Charles Elkan, global head of machine learning at Goldman Sachs, is focused on driving machine learning and artificial intelligence strategy for the firm, and on applying leading techniques to commercial opportunities.
Charles answers some common questions and dispels some misconceptions about artificial intelligence.
How can financial services firms benefit from AI, and how is Goldman Sachs applying it to their businesses?
Charles Elkan: It’s an exciting time to be involved in AI applications, specifically as we look at how to apply automation to the world of financial services. AI can help improve speed, access and reliability across a number of businesses, from a customer applying for a personal loan online to a client receiving automatic notifications when they might want to divest from a particular industry or stock.
Where do you see the biggest advantages?
CE: I see the biggest potential for financial services firms to benefit in three areas: (1) making trading decisions, for example whether to close a position quickly or to be willing to keep it open; (2) making investment decisions, for example picking stocks for a mutual fund to invest in, and; (3) improving conversion for retail customers, for example increasing the number of visitors to the Marcus website who open a savings account with us.

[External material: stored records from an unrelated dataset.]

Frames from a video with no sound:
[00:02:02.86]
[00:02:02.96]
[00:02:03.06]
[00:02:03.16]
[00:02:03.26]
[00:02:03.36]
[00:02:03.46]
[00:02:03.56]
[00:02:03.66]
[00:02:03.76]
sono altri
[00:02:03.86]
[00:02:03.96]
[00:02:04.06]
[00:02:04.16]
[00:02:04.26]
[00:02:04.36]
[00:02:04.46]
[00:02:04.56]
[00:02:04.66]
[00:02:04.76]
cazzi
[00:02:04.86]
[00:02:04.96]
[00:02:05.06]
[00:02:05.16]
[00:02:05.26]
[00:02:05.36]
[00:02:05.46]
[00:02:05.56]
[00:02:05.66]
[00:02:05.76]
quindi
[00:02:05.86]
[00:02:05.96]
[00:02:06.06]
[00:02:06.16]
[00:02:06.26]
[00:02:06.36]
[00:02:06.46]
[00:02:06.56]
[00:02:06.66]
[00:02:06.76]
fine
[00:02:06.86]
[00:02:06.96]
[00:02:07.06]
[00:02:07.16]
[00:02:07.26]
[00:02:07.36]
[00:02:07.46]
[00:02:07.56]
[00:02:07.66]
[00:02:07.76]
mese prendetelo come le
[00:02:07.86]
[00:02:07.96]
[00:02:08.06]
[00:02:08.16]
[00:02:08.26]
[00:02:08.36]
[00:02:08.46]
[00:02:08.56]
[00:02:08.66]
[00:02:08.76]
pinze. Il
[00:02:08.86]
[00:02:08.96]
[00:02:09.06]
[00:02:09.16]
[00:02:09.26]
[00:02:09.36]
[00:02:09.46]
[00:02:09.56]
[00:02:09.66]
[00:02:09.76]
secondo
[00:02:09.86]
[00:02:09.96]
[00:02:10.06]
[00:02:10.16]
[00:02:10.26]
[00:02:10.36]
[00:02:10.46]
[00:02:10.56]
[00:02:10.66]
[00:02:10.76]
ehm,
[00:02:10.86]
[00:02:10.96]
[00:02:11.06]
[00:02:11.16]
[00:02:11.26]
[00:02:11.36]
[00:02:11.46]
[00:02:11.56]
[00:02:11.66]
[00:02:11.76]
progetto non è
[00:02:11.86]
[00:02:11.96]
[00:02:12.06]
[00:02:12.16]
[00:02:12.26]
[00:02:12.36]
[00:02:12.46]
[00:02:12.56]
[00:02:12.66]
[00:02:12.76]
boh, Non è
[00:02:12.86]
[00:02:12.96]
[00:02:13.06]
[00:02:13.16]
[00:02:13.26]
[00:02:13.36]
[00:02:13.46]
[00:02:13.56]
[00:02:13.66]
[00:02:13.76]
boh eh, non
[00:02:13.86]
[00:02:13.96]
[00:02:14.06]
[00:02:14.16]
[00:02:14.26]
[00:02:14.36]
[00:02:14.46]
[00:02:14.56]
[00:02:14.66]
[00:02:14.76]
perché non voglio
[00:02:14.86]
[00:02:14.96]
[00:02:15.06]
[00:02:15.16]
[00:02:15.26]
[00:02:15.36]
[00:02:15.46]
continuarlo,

How can AI be implemented now and what will future applications look like for banks?
CE: Research breakthroughs in the 1980s enabled high-value applications such as automatic processing of hand-written checks. Now, breakthroughs in the 2010s have enabled even more impressive applications, such as natural language translation and voice recognition. However, AI involves two types of understanding: shallow and deep. Shallow understanding is the ability to answer questions of just one type, such as counting the number of faces in a photograph. Deep understanding is the ability to answer questions using human-level background knowledge, such as why a person in a photograph might be feeling happy or embarrassed. Currently, AI methods are only capable of shallow understanding, so applications that need human-level deep understanding are really not realistic. There is no law of nature that says deep understanding is intrinsically impossible, but new advances in basic scientific research will be needed, and these advances are not predictable.
How much further can AI realistically develop to meet the needs of financial firms?
CE: Financial firms are using language translation and voice recognition for business applications that are similar to those in other types of companies, such as customer service. At Goldman Sachs, and in the world as a whole, we are still in the early stages of applications of deep learning.
There is enormous room for new and improved applications using the current generation of AI methods. For example, there are pre-trained models for recognizing objects in images, nonlinear forecasting methods, and much more. Another example is the detailed forecasting of volume for trading in many different instruments. This is an application that is feasible today, but that we haven’t yet built everywhere that it can be leveraged commercially.
Humans are using AI today for translation and scanning of enormous quantities of data, which is allowing us to consume data at a rate the human mind just isn’t capable of. However, humans are still an essential part of the process – we cannot rely on the computer to interpret what this data means.